Suwałki chcą zainwestować 15 mln zł w budowę lotniska
Suwałki chcą zainwestować 15 mln zł w budowę lotniska Fot. Jakub Orzechowski / Agencja Gazeta

Władze Suwałk planują wybudowanie niewielkiego lotniska, a nie portu międzynarodowego jak w wypadku Radomia. Port w Radomiu zaliczył w 2016 roku 24 mln strat, podczas gdy kosztował aż 70 mln zł. Suwałki potrzebują na realizację projektu tylko piątą część tej kwoty.

REKLAMA
Jaki los spotkał Inwestycję w Radomiu, wszyscy wiemy. Lotnisko szybko zostało okrzyknięte infrastrukturalnym niewypałem. W Suwałkach koszt inwestycji okazuje się znacznie mniejszy i wyniesie 15 mln zł, a władze miasta nie porywają się z motyką na słońce. W planach jest bowiem nie moloch, lecz lotnisko dla małych samolotów pasażerskich, które są w stanie przetransportować do 50 osób. Powstałoby ono na południu Suwałk, na zachód od ulicy Raczkowskiej.

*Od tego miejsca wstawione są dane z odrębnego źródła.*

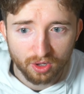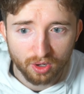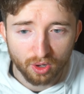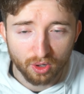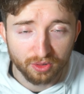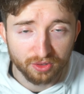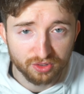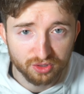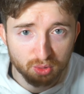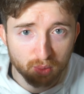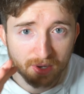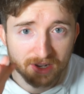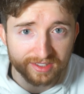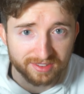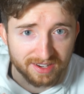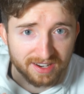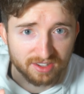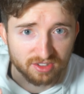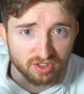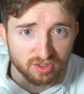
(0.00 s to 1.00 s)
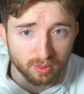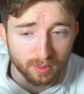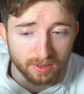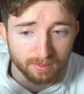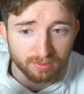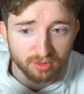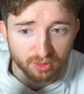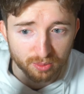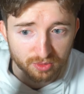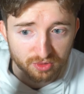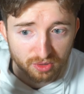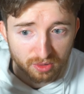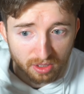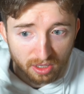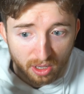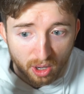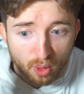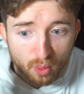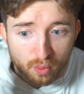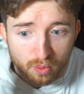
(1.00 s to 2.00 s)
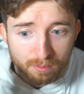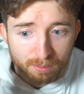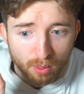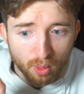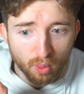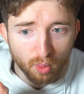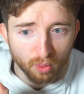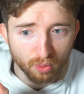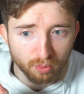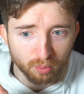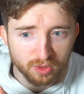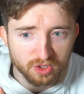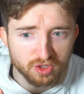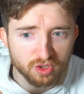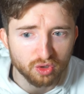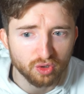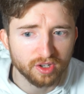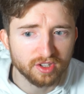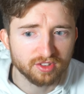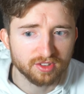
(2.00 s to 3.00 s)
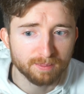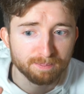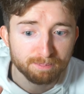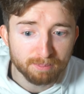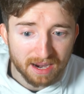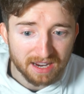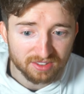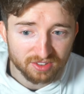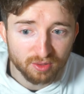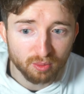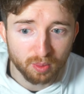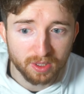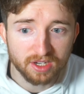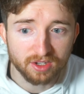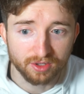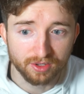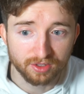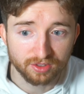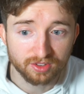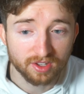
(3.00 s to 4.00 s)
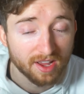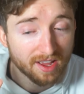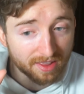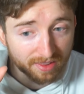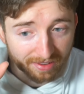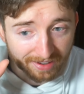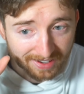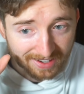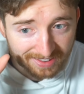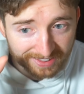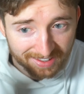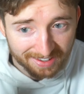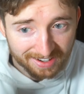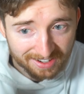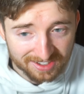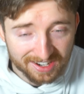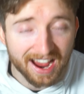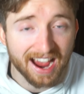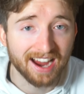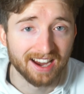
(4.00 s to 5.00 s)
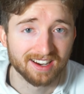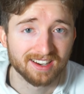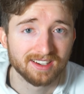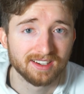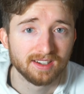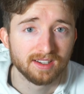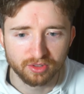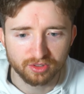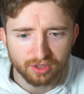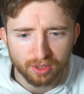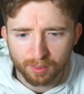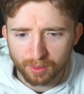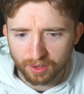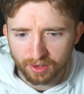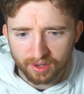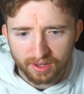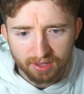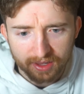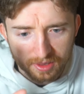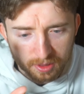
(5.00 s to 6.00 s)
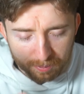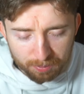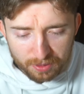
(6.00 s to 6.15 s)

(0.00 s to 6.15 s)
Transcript: on the squares next to it. So it's a lone pawn, which creates a massive weakness that I can then attack. So you know what? The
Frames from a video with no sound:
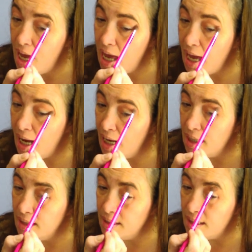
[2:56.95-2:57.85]

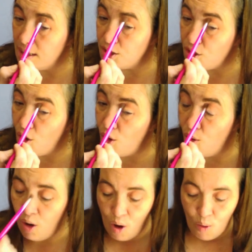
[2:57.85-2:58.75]
And
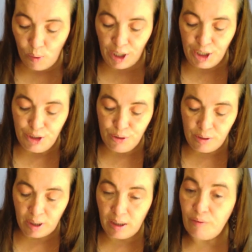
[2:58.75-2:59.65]
so when I do
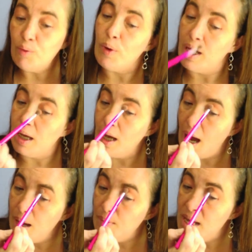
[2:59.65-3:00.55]
the giveaway,
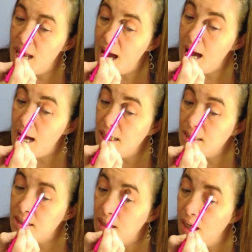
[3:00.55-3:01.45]
I'm
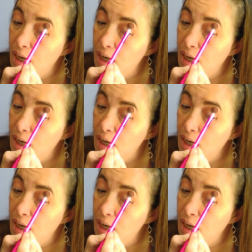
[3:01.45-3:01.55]
not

Konieczne jest wybudowanie pasa startowego o długości 1320 m i infrastruktury niewielkiego portu lotniczego. Wniosek o pozwolenie nie budowę pojawił się już w styczniu, ale został wycofany celem naniesienia poprawek. Kierownik biura prezydenta Suwałk Kamil Sznel informuje, że został on złożony ponownie. Władze mają nadzieję, że w miarę szybko otrzymają pozwolenie. Plan przewiduje rozpoczęcie budowy jeszcze w tym roku, a jej zakończenie w 2018 r.

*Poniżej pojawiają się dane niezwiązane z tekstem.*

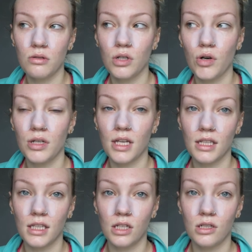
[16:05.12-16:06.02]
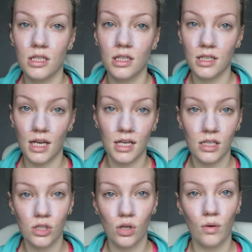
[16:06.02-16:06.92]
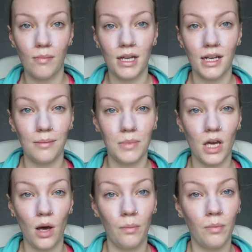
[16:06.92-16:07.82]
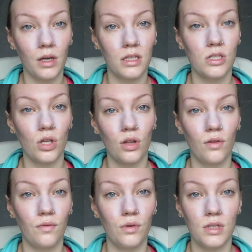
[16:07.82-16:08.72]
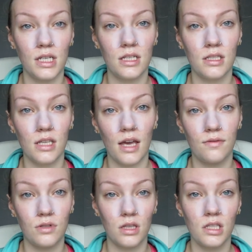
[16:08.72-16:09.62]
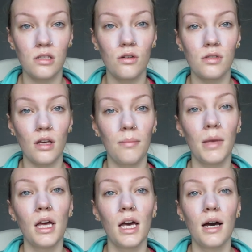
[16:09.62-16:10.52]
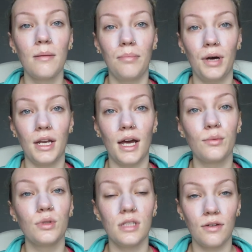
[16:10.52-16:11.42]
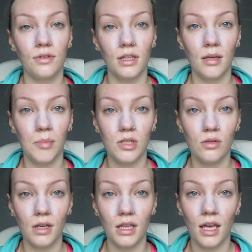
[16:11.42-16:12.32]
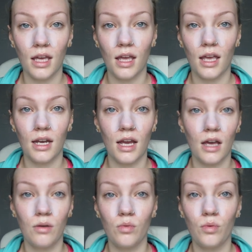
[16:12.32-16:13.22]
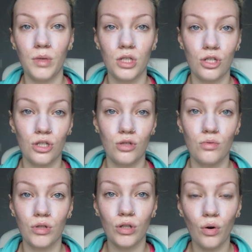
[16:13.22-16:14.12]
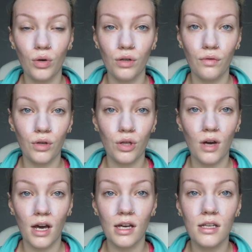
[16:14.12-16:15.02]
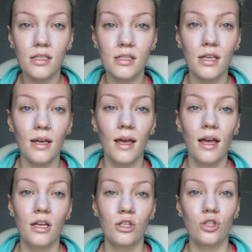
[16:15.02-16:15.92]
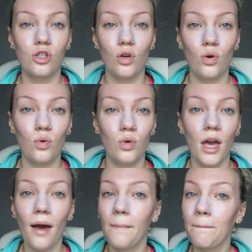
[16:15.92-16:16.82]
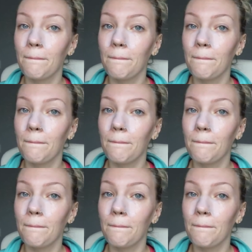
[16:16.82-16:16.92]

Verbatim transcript: to record that later today, so it might not be up until a few days after this goes up, but I will definitely be doing that and I will be sure to record it for you guys. So yeah,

– Jeszcze w lipcu podpiszemy porozumienie z inwestorem prywatnym, który chce partycypować w kosztach tego przedsięwzięcia. Na przełomie lipca i sierpnia ogłosimy także przetarg na budowę lotniska – twierdzi Sznel.
Magistrat liczy także na to, że część pieniędzy na inwestycję przekaże także Urząd Marszałkowski. – Przedstawiciele zarządu województwa obiecali nam wcześniej takie wsparcie – dodaje.
Czesław Renkiewicz, prezydent Suwałk, zdradza, że znalazła się już firma, która chce pokryć część kosztów. Informuje, że umowa w tej sprawie zostanie podpisana jeszcze w tym miesiącu.